# hooking up dual monitors



## entrail (Nov 25, 2003)

Is there a splitter cable or some kind of switch box that I can buy to run two monitors at once from one pc? I know I can upgrade my video card but am looking for other options.


----------



## SouthParkXP101 (Jun 2, 2006)

i think you just buy a video card and put in into your expansion slots

here is one that should do it

http://www.newegg.com/Product/Product.asp?Item=N82E16814164054


----------



## JohnWill (Oct 19, 2002)

If you only have a single video output, that's all you can display. You can buy a splitter that will display the same stuff on multiple monitors.


----------



## ferrija1 (Apr 11, 2006)

As said, you will need a new video card...you could get one for only about $20 if you don't care about performance...


----------



## Michael Wright (Dec 25, 2006)

to have the desktop split on two monitors with each monitor doing something seperate you need to buy a graphics card capable of it. However if you just want to have the same thing on the monitors then you can buy a splitter.


----------



## ferrija1 (Apr 11, 2006)

This thread has turned into everyone saying the same thing in their own words (myself included).


----------



## SouthParkXP101 (Jun 2, 2006)

ferrija1 said:


> This thread has turned into everyone saying the same thing in their own words (myself included).


LOL


----------



## entrail (Nov 25, 2003)

I can't seem to find anyone around here that knows about a splitter, they all look at me like I'm asking for something really odd.The one guy who knew what I wanted said it would degrade the picture so bad it wouldn't really work. I didn't know that by upgrading my video card I could say watch a movie on one monitor and surf the net on another, sounds cool, I will look at getting a new card in the new year maybe, thanks for the input, have a happy new year everyone.


----------



## ferrija1 (Apr 11, 2006)

entrail said:


> I can't seem to find anyone around here that knows about a splitter, they all look at me like I'm asking for something really odd.The one guy who knew what I wanted said it would degrade the picture so bad it wouldn't really work.
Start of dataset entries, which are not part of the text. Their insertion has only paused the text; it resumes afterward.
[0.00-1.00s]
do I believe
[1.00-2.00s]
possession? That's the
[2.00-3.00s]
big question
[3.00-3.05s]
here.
Splitters shouldn't degrade the quality of the picture.



entrail said:


> I didn't know that by upgrading my video card I could say watch a movie on one monitor and surf the net on another, sounds cool, I will look at getting a new card in the new year maybe, thanks for the input, have a happy new year everyone.


It is pretty cool, but if you're doing graphic intense things on both monitors then it will use the graphic card more so I would go with a graphic card with around 256MB.


----------



## JohnWill (Oct 19, 2002)

Here's a 2:1 Video Splitter for $46. http://www.national-tech.com/specs/41h1-27602.htm


----------



## bigk (Jul 20, 2005)

Degrade the quality? Yeah right! I use dual monitors every day on my main PC. 
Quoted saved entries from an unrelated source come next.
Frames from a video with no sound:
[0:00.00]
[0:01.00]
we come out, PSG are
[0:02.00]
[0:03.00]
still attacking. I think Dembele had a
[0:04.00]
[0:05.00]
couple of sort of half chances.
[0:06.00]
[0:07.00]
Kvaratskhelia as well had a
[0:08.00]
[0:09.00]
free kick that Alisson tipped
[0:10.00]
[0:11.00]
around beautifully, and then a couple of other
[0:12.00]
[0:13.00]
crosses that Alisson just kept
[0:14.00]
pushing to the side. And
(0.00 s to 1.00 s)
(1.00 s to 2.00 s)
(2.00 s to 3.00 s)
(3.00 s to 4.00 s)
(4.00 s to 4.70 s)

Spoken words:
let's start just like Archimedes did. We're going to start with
I think 99% of the video cards out there now have two monitor support. Like my ATI Readon 9550 256 meg (AGP) has a VGA port and a DVI port. I think they usually come with a DVI to VGA converter too. 

Bigk


----------



## tjb (Jan 1, 2007)

bigk said:


> Degrade the quality? Yeah right! I use dual monitors every day on my main PC.
> 
> I think 99% of the video cards out there now have two monitor support. Like my ATI Readon 9550 256 meg (AGP) has a VGA port and a DVI port. I think they usually come with a DVI to VGA converter too.
> 
> Bigk


 I think that he meant the the splitter would. I have dual monitors and love it:up:


----------



## ferrija1 (Apr 11, 2006)

bigk said:


> Degrade the quality? Yeah right! I use dual monitors every day on my main PC.
> 
> I think 99% of the video cards out there now have two monitor support. Like my ATI Readon 9550 256 meg (AGP) has a VGA port and a DVI port. I think they usually come with a DVI to VGA converter too.
> 
> Bigk


Yes, he was talking about splitters, not two different connection from your video card.
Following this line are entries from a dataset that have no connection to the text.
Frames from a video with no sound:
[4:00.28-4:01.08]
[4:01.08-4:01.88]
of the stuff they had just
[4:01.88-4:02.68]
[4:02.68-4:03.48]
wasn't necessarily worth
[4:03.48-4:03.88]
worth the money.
They don't usually come with DVI to VGA converters, at least the ones I've seen.

I have a LCD and a CRT and I love them. I use the both (mostly the LCD, though) for regular use and the CRT for graphic editing.


----------



## JohnWill (Oct 19, 2002)

I have yet to see a DVI splitter, so if you have a DVI only monitor, you're probably out of luck.


----------



## ferrija1 (Apr 11, 2006)

JohnWill said:


> I have yet to see a DVI splitter, so if you have a DVI only monitor, you're probably out of luck.


I've seen DVI splitters.

http://www.google.com/search?btnG=Google+Search&q=dvi+splitter


----------



## JohnWill (Oct 19, 2002)

Yikes!  They cost more than a monitor! :down:


----------